EXERCISE DIRECTIONS:
With pictures left out, set down every record word for word.
*** Begin section ***
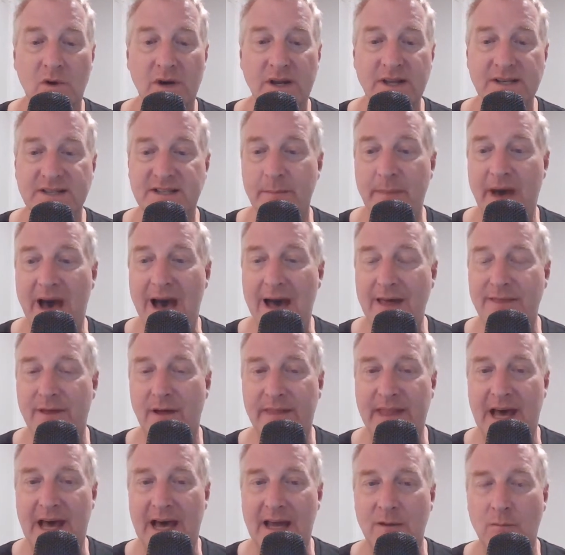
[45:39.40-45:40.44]
What is the math
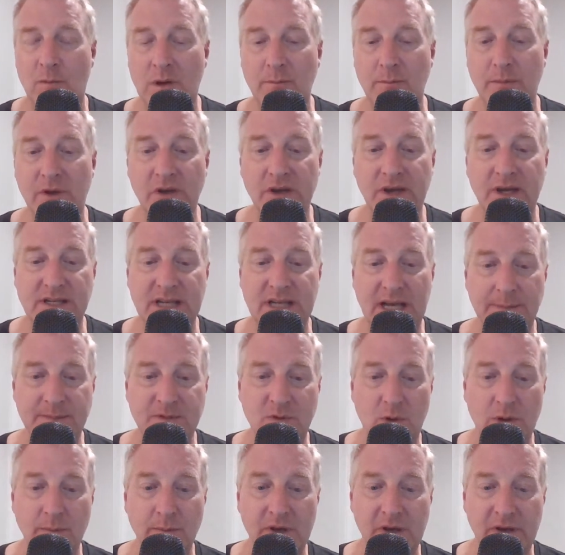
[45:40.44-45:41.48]
on that? 1 million
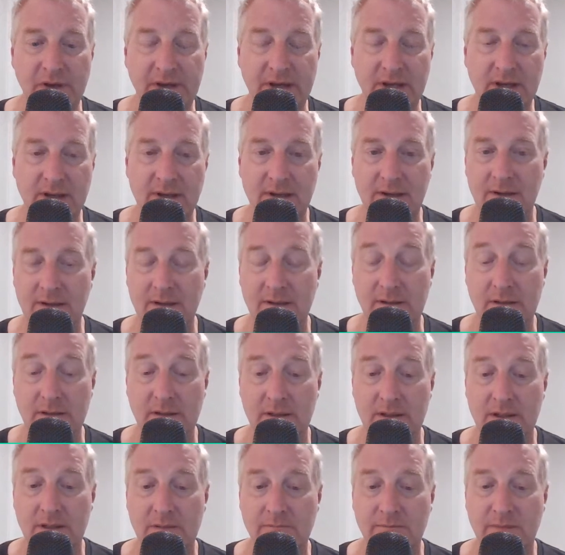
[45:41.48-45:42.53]
times 1 million.
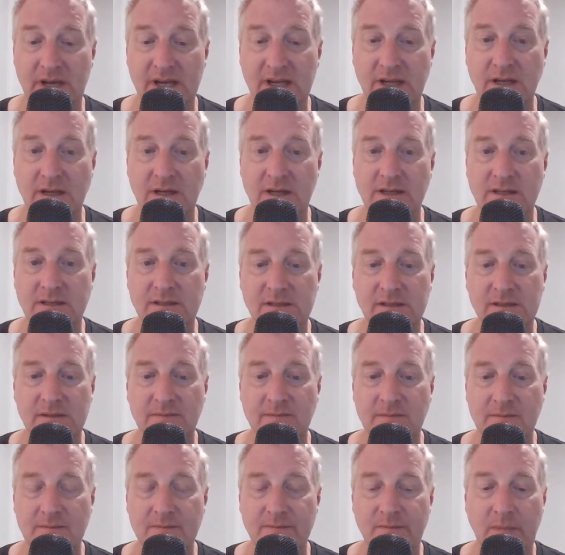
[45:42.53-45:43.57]
My goodness.
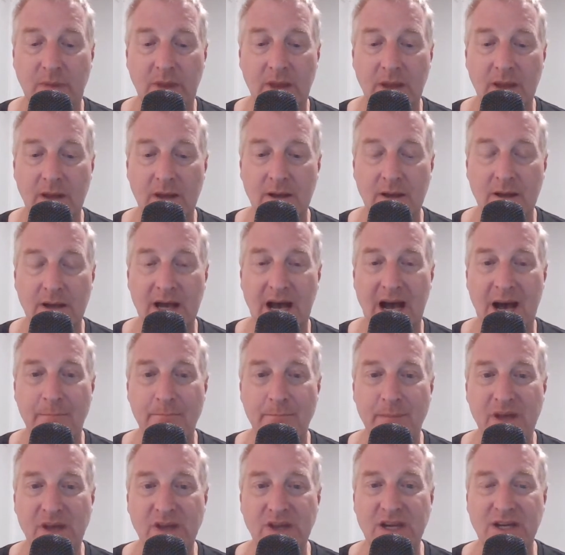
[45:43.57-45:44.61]
A
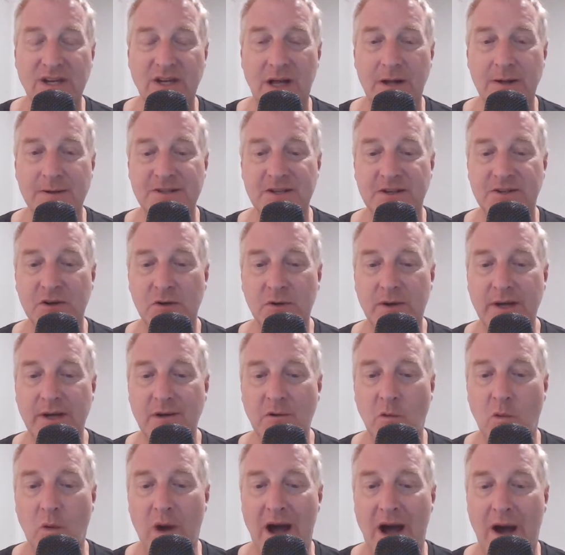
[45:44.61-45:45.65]
million dollars a
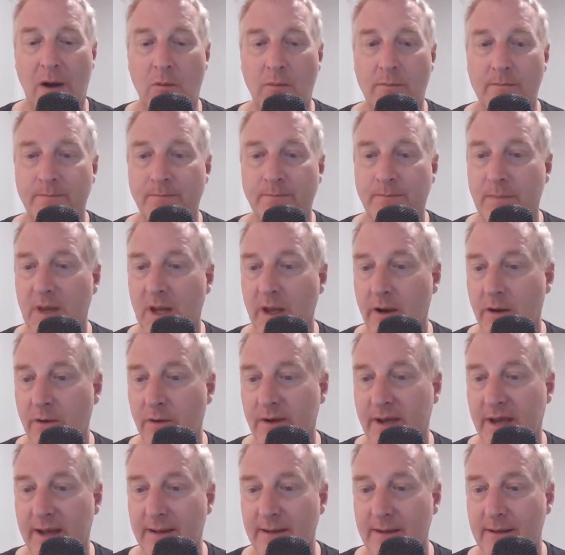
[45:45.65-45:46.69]
token? Wow.
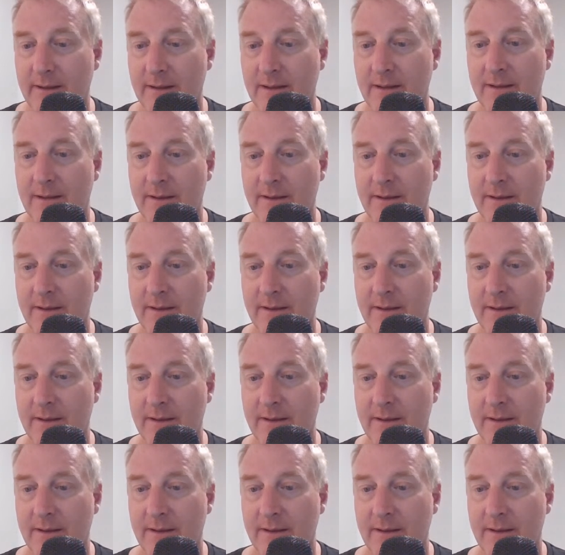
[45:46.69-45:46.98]
Okay.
*** End section ***
WRITTEN REPLY:
[45:39.40-45:40.44]
What is the math
[45:40.44-45:41.48]
on that? 1 million
[45:41.48-45:42.53]
times 1 million.
[45:42.53-45:43.57]
My goodness.
[45:43.57-45:44.61]
A
[45:44.61-45:45.65]
million dollars a
[45:45.65-45:46.69]
token? Wow.
[45:46.69-45:46.98]
Okay.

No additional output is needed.